The production of petroleum from tar sands is an extremely profitable affair for companies mining Canadian tar sands
GIUSEPPE MARCONI | 2010/01/27
In order to ascertain whether Canadian tar sands are profitable, we need to understand exactly what they are.
Tar sands are mixtures of naturally occurring clay and bitumen. Bitumen is a sticky tar like form of petroleum.
However, bitumen is extremely thick and heavy and must be diluted before it can flow.
As a consequence it cannot be pumped directly from the ground in its natural state. In order to extract oil from tar sands, strip mining,
or open pit techniques are used. The tar sands need to be heated and chemically treated in order to extract the oil.
Countries where tar sands are abundant include Canada, Venezuela, and Eastern Utah in the United States.
In fact forty percent of Canada's oil production comes from tar sands.
Two tons of tar sands are required to produce one barrel of oil. Approximately 75% of the bitumen can be recovered from the sand.
Profit margins are limited by the fact that the tar sands
cannot be processed as quickly and without chemical processing.
Saudi Crude Oil, by comparison can be pumped directly from the ground. The extraction and refining processes related to tar sands
cost companies mining tar sands in Canada approximately $27 per barrel. However, despite the extraction costs of oil from tar sands,
in today's current market, with the purchase price of oil at $80 per barrel, the production of petroleum from tar sands is still an extremely profitable affair
for companies mining Canadian tar sands. Yet, we are only addressing the question of economics.
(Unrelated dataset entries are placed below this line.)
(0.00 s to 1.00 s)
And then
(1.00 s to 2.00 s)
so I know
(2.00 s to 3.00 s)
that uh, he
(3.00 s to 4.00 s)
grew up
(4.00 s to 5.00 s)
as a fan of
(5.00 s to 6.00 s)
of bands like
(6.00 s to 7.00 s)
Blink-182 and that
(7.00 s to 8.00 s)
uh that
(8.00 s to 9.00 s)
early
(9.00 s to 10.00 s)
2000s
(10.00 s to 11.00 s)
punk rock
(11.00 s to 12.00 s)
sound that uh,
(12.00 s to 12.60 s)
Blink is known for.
Once we turn to the environmental costs of the tar sands industry in Canada,
events take a sudden turn for the worse.
The extraction process involved in separating bitumen from sand and clay releases three times more greenhouse gas pollution than conventional oil extraction.
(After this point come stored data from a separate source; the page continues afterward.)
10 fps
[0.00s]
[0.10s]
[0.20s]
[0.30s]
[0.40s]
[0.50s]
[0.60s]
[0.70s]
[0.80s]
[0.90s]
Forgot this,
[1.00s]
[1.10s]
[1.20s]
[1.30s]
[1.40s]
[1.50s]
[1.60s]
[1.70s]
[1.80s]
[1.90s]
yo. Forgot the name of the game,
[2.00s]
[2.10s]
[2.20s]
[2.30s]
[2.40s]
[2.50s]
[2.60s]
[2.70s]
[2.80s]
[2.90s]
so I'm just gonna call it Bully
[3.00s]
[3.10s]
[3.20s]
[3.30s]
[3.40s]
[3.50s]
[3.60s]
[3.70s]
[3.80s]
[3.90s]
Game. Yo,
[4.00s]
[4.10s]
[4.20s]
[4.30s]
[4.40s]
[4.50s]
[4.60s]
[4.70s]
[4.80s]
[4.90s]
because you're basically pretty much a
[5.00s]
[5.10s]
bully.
Environment activists are signalling the alarm bells.
This is because not only does the extraction process increase significantly, greenhouse pollution, but also because it wreaks havoc with wildlife and local forests.
Environmental activists are now labelling Canada's tar sands industry, "Canada's dirty secret." What is particularly alarming is that tar sands underlies more than 140,000 square kilometres of Canada's forests.
Current plans in progress include projects to extract tar sands from another 3000 square kilometres of Canada's forests.
Yet, Canadian forests account for one quarter of the worlds remaining intact forests.
Although those who reap the benefits from mining tar sands are deriving immediate profit, the legacy they are leaving is an environmental disaster.